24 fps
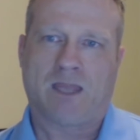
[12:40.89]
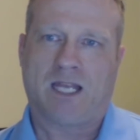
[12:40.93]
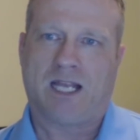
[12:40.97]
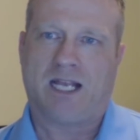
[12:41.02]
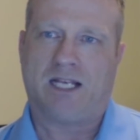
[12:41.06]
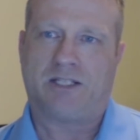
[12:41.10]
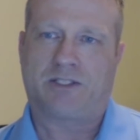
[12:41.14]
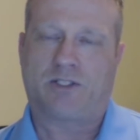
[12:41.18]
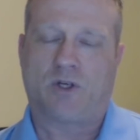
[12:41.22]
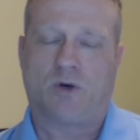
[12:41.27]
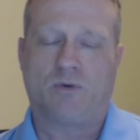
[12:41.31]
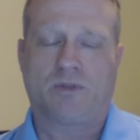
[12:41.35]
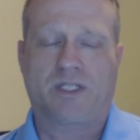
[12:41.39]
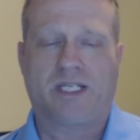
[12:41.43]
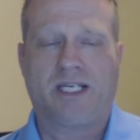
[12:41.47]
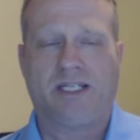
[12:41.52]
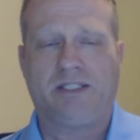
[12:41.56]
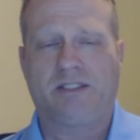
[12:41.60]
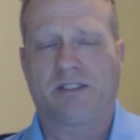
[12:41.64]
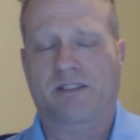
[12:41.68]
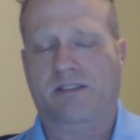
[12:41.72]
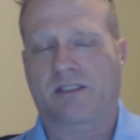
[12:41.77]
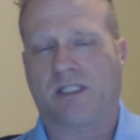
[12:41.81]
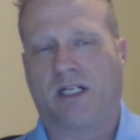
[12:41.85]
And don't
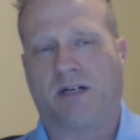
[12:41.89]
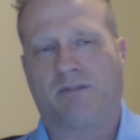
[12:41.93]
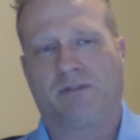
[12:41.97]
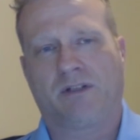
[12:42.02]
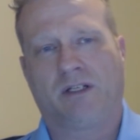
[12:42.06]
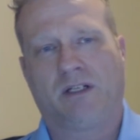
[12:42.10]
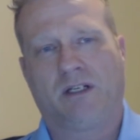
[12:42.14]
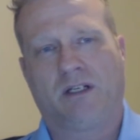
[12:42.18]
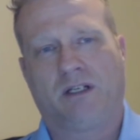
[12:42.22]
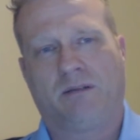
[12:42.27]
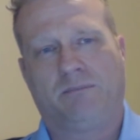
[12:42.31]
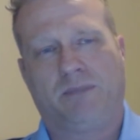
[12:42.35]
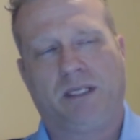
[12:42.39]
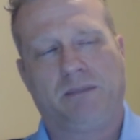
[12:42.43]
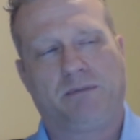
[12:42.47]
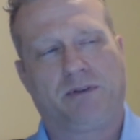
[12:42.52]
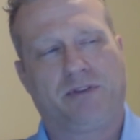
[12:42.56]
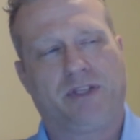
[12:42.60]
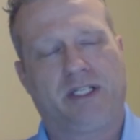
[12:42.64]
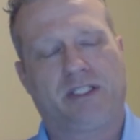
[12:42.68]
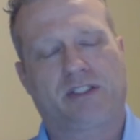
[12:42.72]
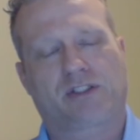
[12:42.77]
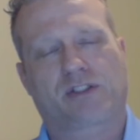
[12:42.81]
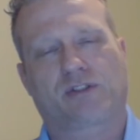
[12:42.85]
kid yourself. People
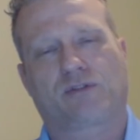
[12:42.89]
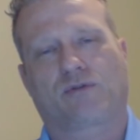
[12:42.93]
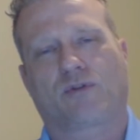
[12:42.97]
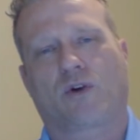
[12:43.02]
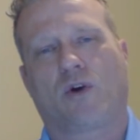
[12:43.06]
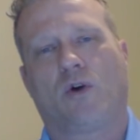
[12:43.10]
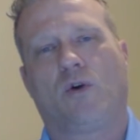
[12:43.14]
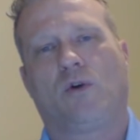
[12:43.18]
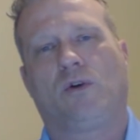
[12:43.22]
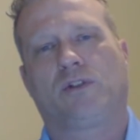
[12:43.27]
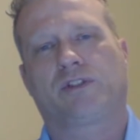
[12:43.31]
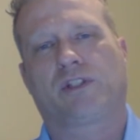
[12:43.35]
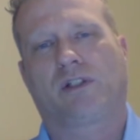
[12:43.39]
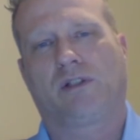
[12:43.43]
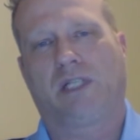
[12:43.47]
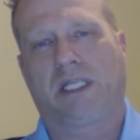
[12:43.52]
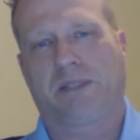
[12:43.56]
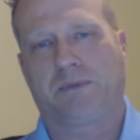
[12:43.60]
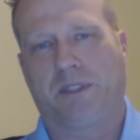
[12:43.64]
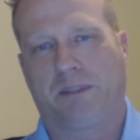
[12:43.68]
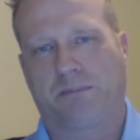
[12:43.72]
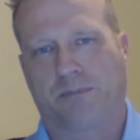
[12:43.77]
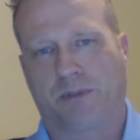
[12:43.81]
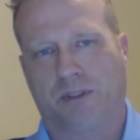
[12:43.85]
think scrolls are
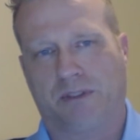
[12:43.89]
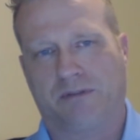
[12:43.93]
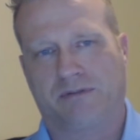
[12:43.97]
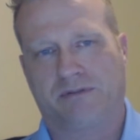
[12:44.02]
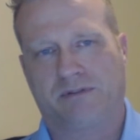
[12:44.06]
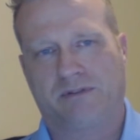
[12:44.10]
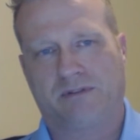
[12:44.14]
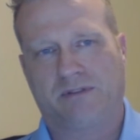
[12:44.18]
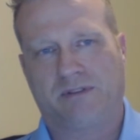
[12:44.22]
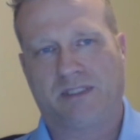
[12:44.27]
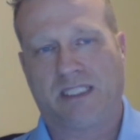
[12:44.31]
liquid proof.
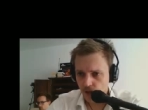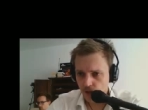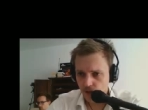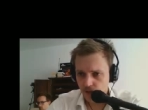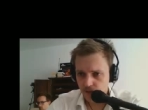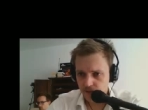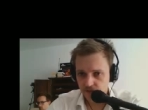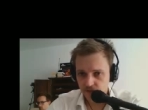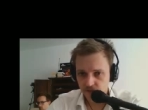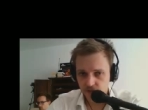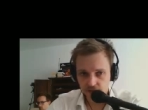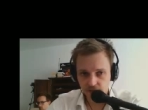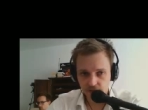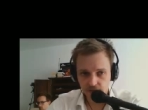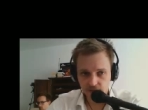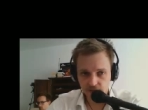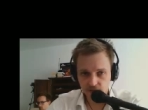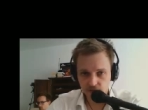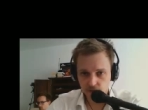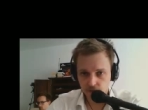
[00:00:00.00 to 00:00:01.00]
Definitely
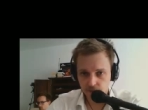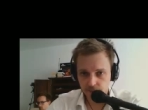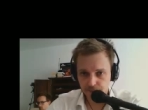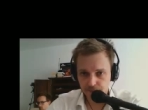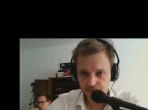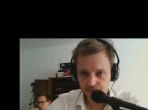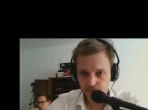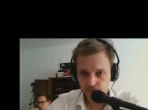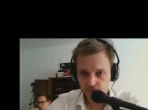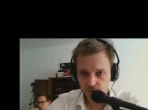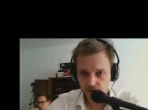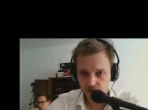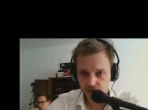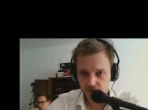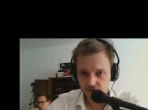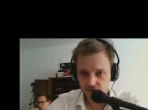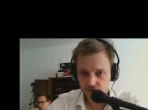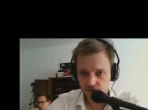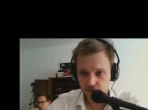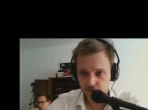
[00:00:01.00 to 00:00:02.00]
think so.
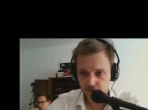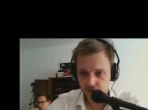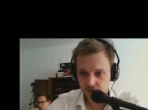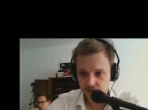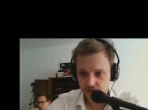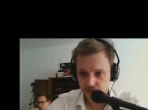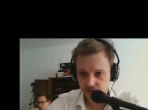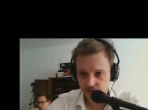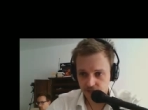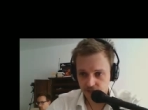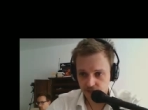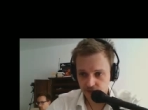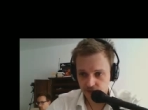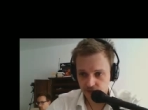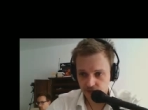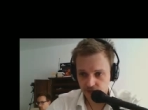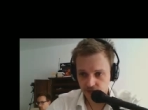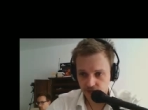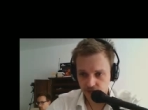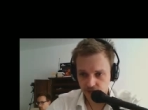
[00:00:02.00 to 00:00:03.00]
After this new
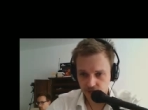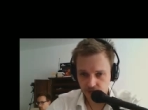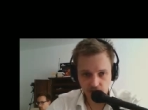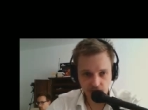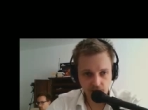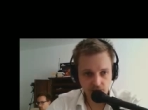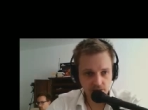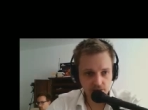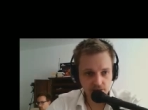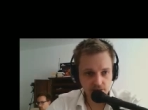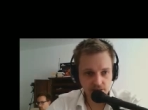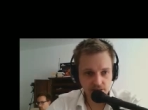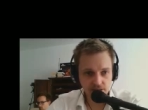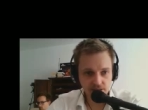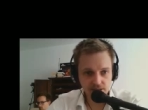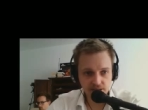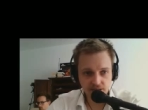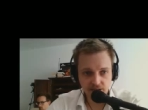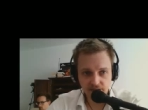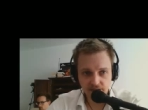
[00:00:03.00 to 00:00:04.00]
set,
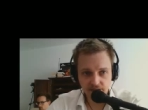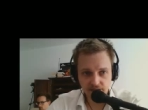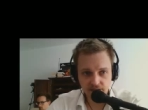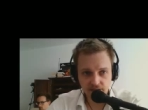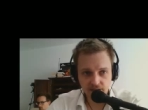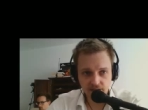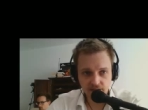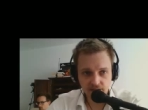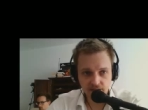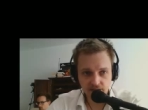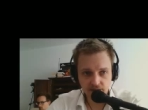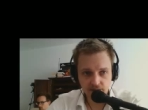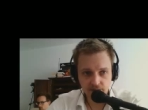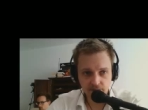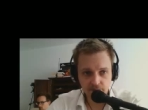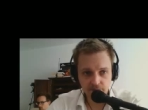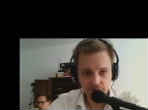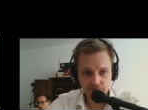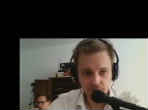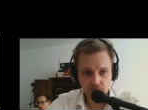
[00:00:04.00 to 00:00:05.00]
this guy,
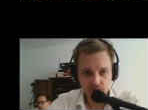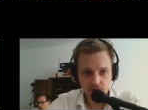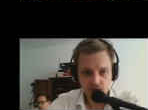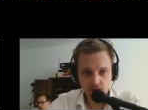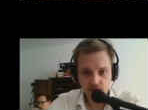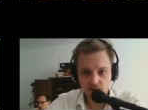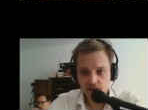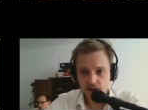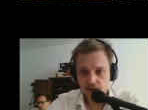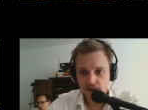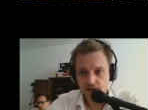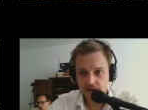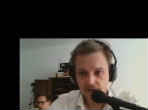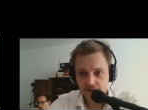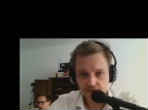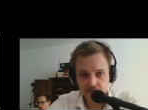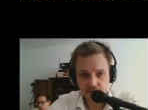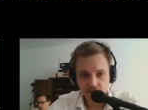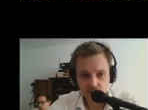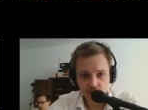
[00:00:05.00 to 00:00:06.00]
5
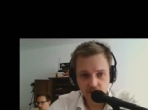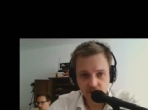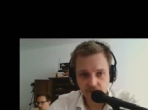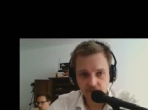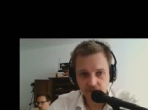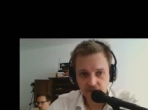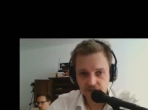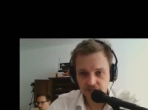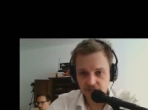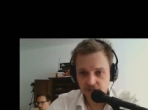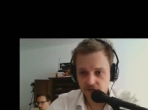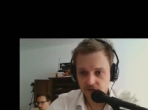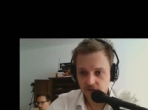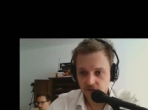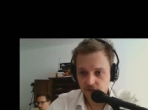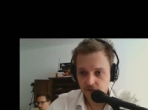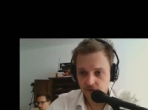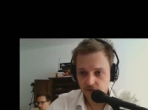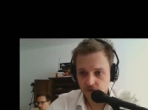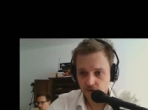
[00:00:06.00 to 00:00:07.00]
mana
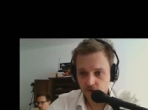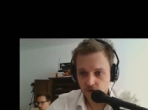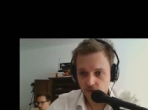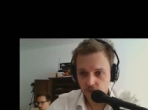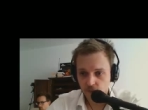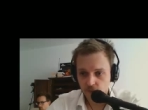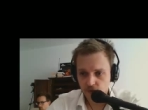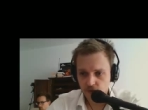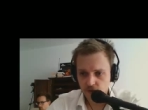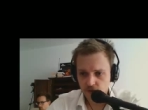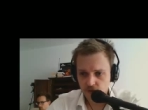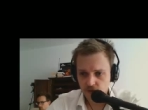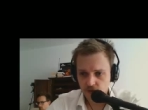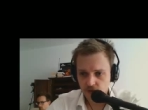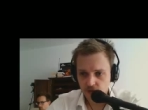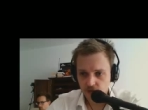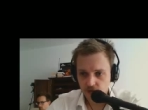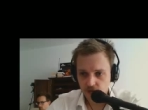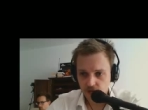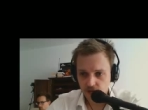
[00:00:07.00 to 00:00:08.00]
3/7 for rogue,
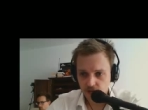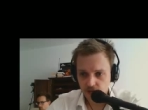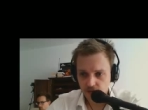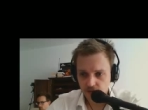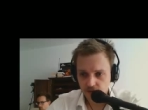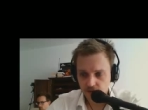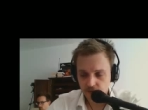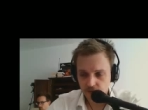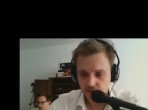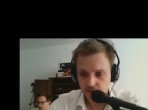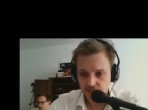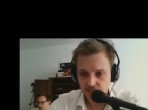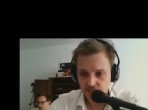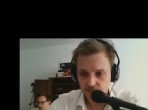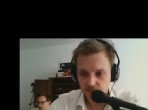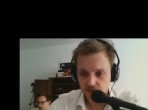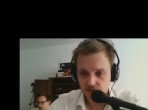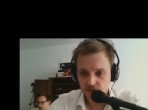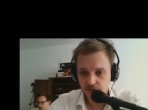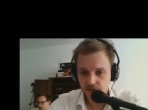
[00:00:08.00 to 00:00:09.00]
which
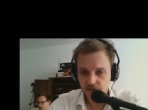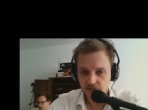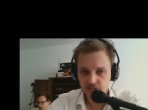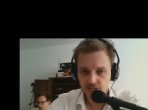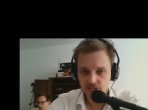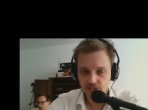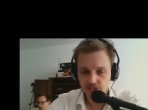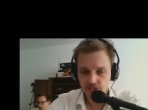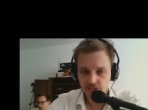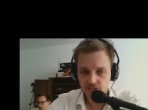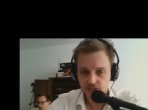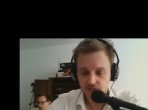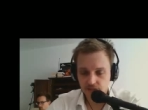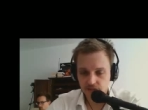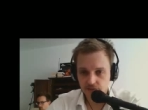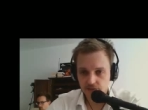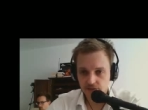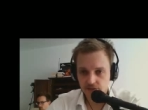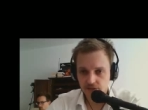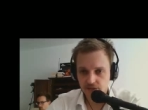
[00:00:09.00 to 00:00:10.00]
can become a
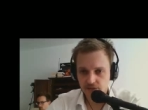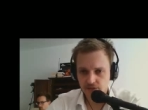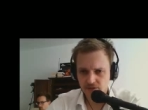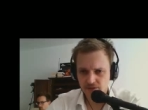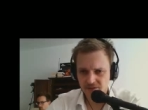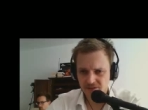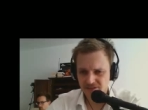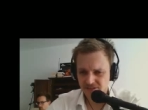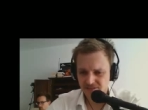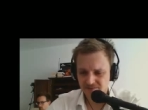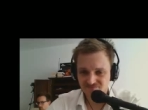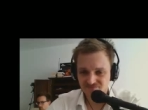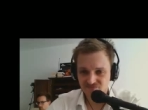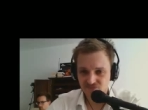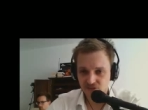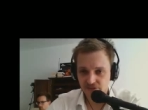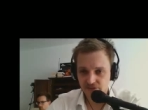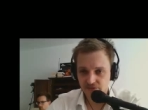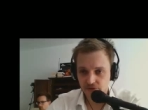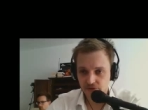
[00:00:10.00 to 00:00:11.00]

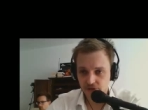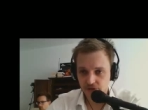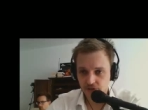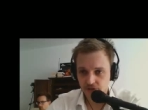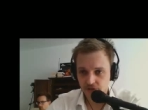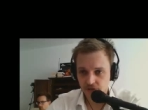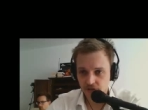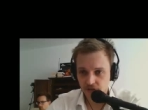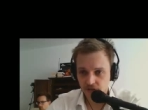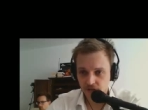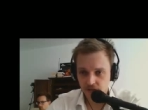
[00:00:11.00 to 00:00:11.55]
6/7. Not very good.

## [EXERCISE]
Repeat each line above exactly as it reads, omitting any pictures.

## [YOUR SOLUTION]
24 fps
[12:40.89]
[12:40.93]
[12:40.97]
[12:41.02]
[12:41.06]
[12:41.10]
[12:41.14]
[12:41.18]
[12:41.22]
[12:41.27]
[12:41.31]
[12:41.35]
[12:41.39]
[12:41.43]
[12:41.47]
[12:41.52]
[12:41.56]
[12:41.60]
[12:41.64]
[12:41.68]
[12:41.72]
[12:41.77]
[12:41.81]
[12:41.85]
And don't
[12:41.89]
[12:41.93]
[12:41.97]
[12:42.02]
[12:42.06]
[12:42.10]
[12:42.14]
[12:42.18]
[12:42.22]
[12:42.27]
[12:42.31]
[12:42.35]
[12:42.39]
[12:42.43]
[12:42.47]
[12:42.52]
[12:42.56]
[12:42.60]
[12:42.64]
[12:42.68]
[12:42.72]
[12:42.77]
[12:42.81]
[12:42.85]
kid yourself. People
[12:42.89]
[12:42.93]
[12:42.97]
[12:43.02]
[12:43.06]
[12:43.10]
[12:43.14]
[12:43.18]
[12:43.22]
[12:43.27]
[12:43.31]
[12:43.35]
[12:43.39]
[12:43.43]
[12:43.47]
[12:43.52]
[12:43.56]
[12:43.60]
[12:43.64]
[12:43.68]
[12:43.72]
[12:43.77]
[12:43.81]
[12:43.85]
think scrolls are
[12:43.89]
[12:43.93]
[12:43.97]
[12:44.02]
[12:44.06]
[12:44.10]
[12:44.14]
[12:44.18]
[12:44.22]
[12:44.27]
[12:44.31]
liquid proof.
[00:00:00.00 to 00:00:01.00]
Definitely
[00:00:01.00 to 00:00:02.00]
think so.
[00:00:02.00 to 00:00:03.00]
After this new
[00:00:03.00 to 00:00:04.00]
set,
[00:00:04.00 to 00:00:05.00]
this guy,
[00:00:05.00 to 00:00:06.00]
5
[00:00:06.00 to 00:00:07.00]
mana
[00:00:07.00 to 00:00:08.00]
3/7 for rogue,
[00:00:08.00 to 00:00:09.00]
which
[00:00:09.00 to 00:00:10.00]
can become a
[00:00:10.00 to 00:00:11.00]

[00:00:11.00 to 00:00:11.55]
6/7. Not very good.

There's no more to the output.